Dataset content:

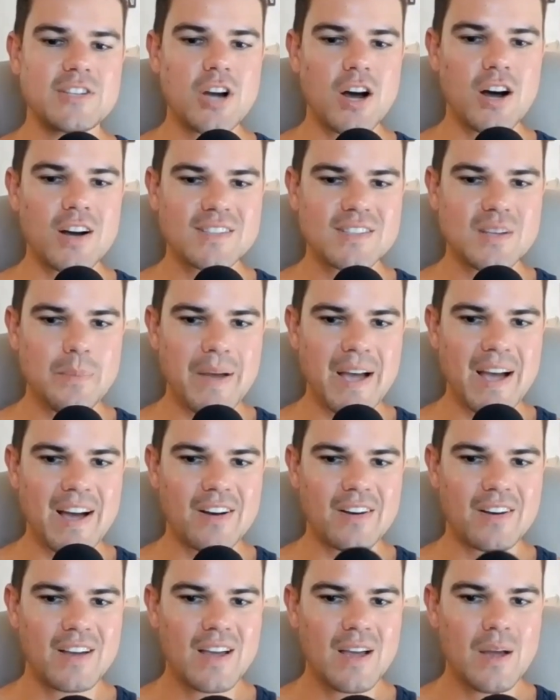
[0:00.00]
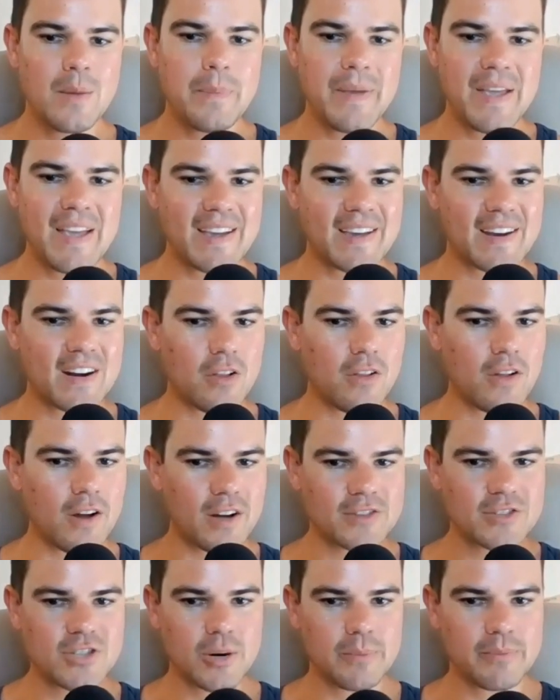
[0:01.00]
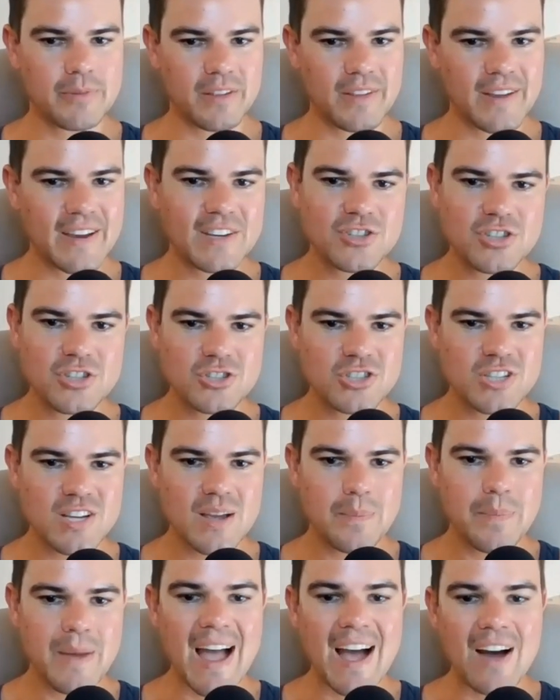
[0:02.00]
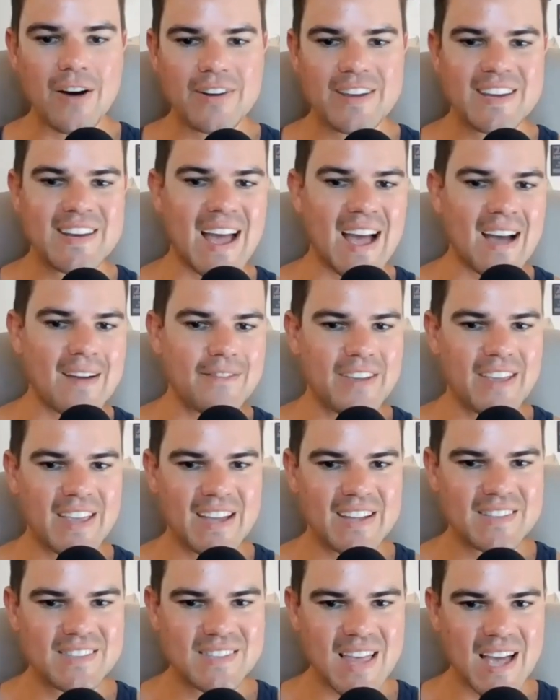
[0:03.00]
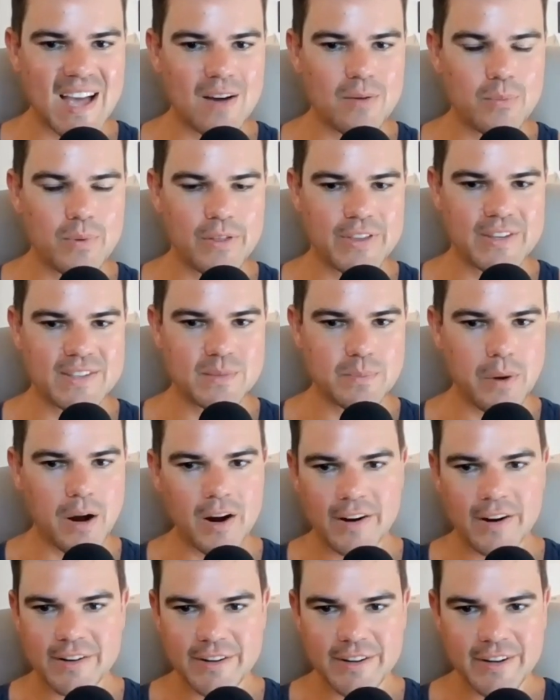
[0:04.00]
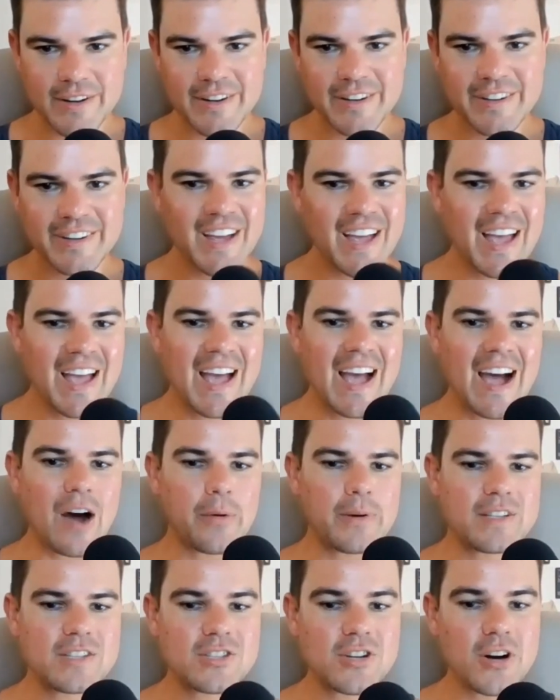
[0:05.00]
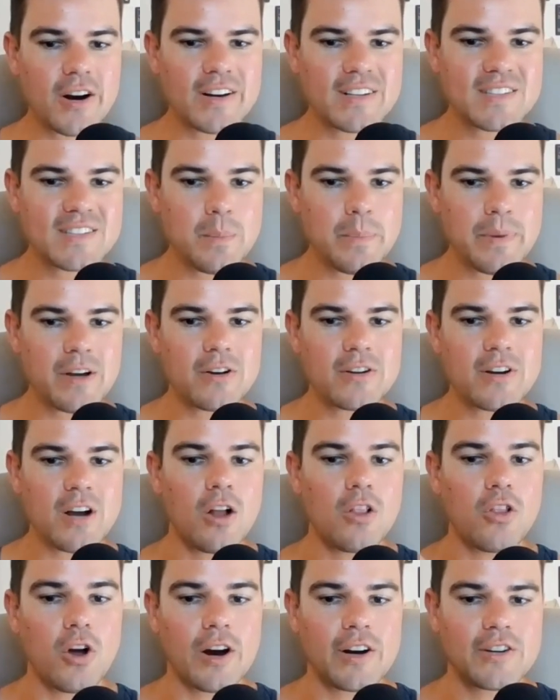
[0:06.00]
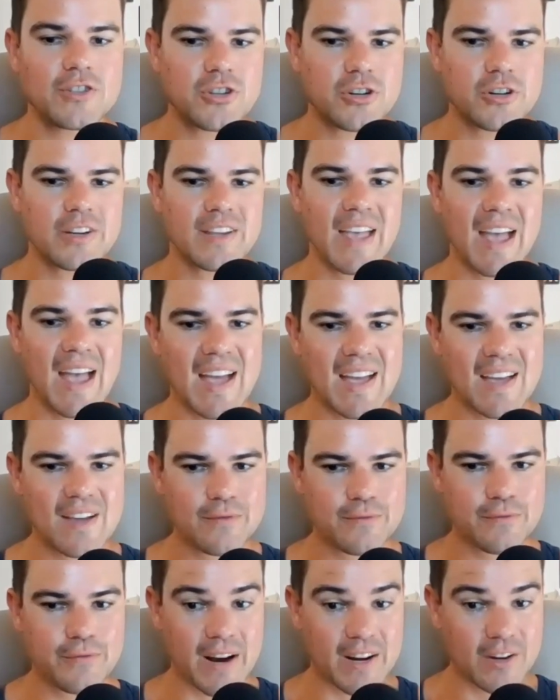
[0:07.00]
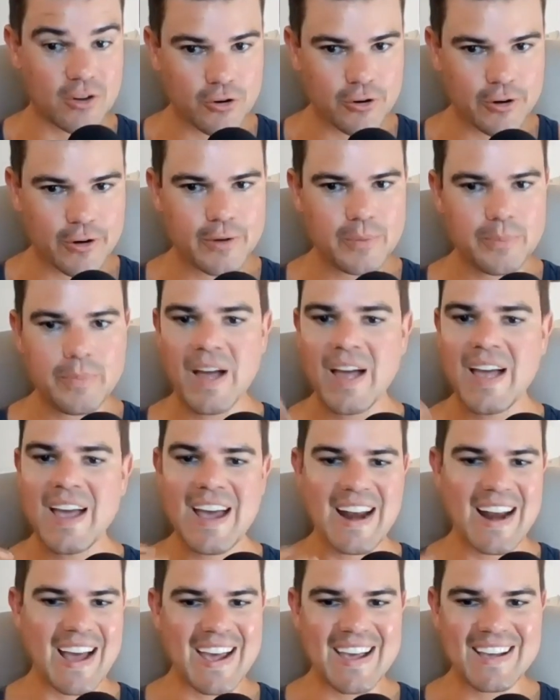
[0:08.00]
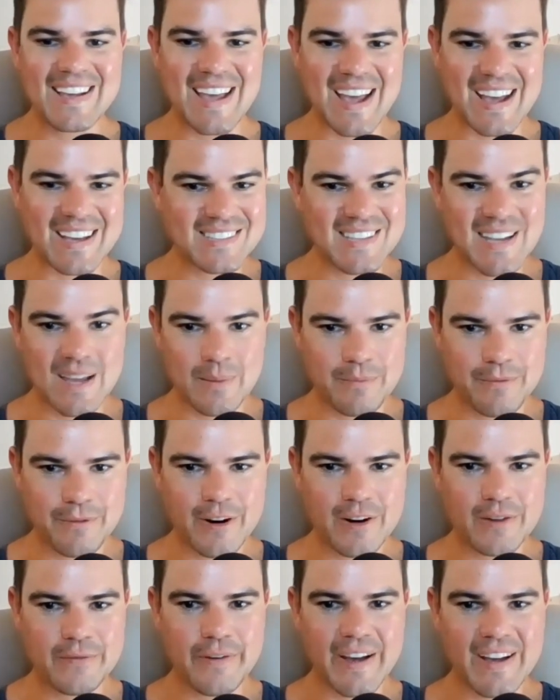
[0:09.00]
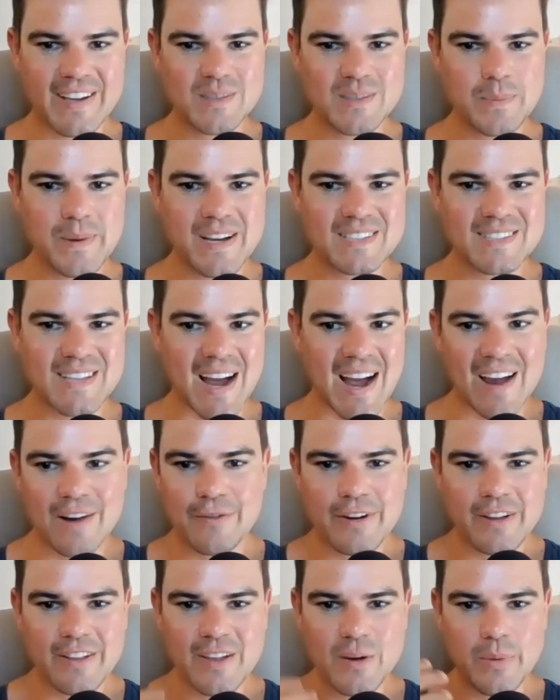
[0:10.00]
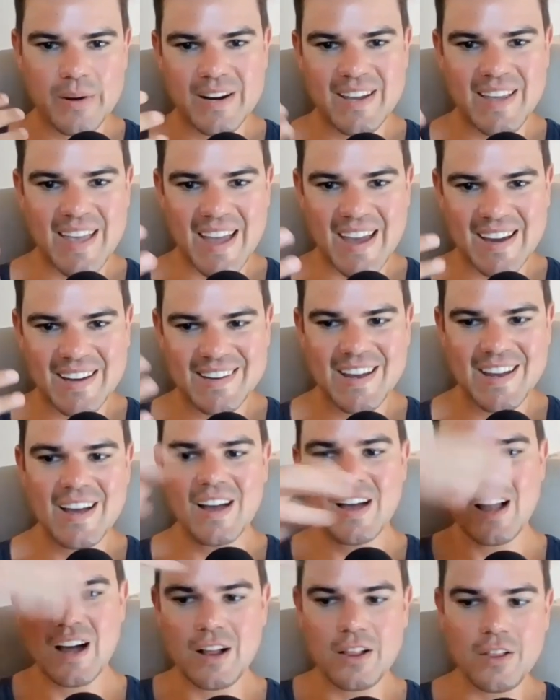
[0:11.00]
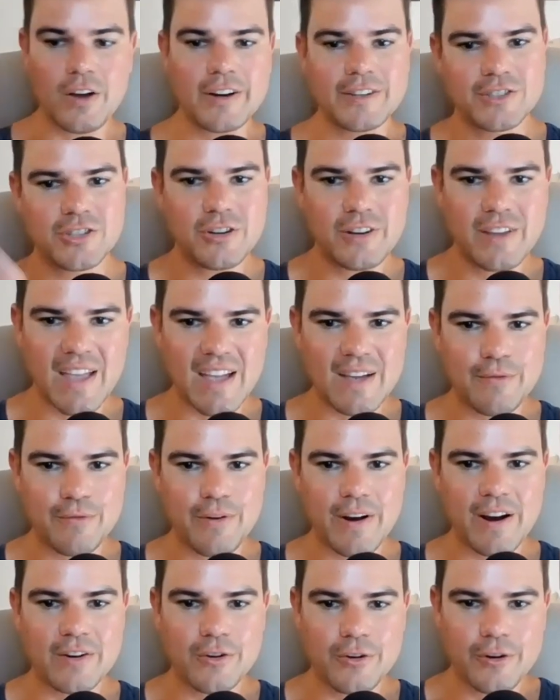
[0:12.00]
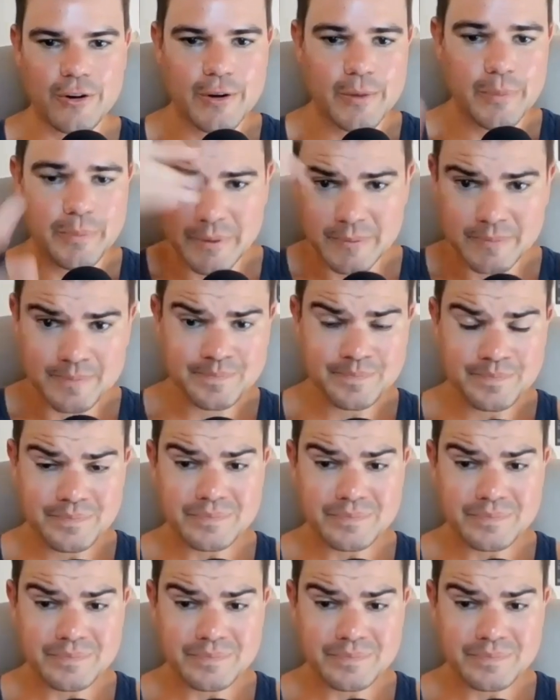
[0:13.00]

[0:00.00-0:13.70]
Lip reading: He talks about being in a long-term relationship, how he navigates that with his partner, how he's starting to build a larger gay friend group. And I ask him for advice because I really want to gain a larger gay friend group.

Assignment:
Without including any pictures, copy every line above exactly.

Reply to the exercise:
[0:00.00]
[0:01.00]
[0:02.00]
[0:03.00]
[0:04.00]
[0:05.00]
[0:06.00]
[0:07.00]
[0:08.00]
[0:09.00]
[0:10.00]
[0:11.00]
[0:12.00]
[0:13.00]

[0:00.00-0:13.70]
Lip reading: He talks about being in a long-term relationship, how he navigates that with his partner, how he's starting to build a larger gay friend group. And I ask him for advice because I really want to gain a larger gay friend group.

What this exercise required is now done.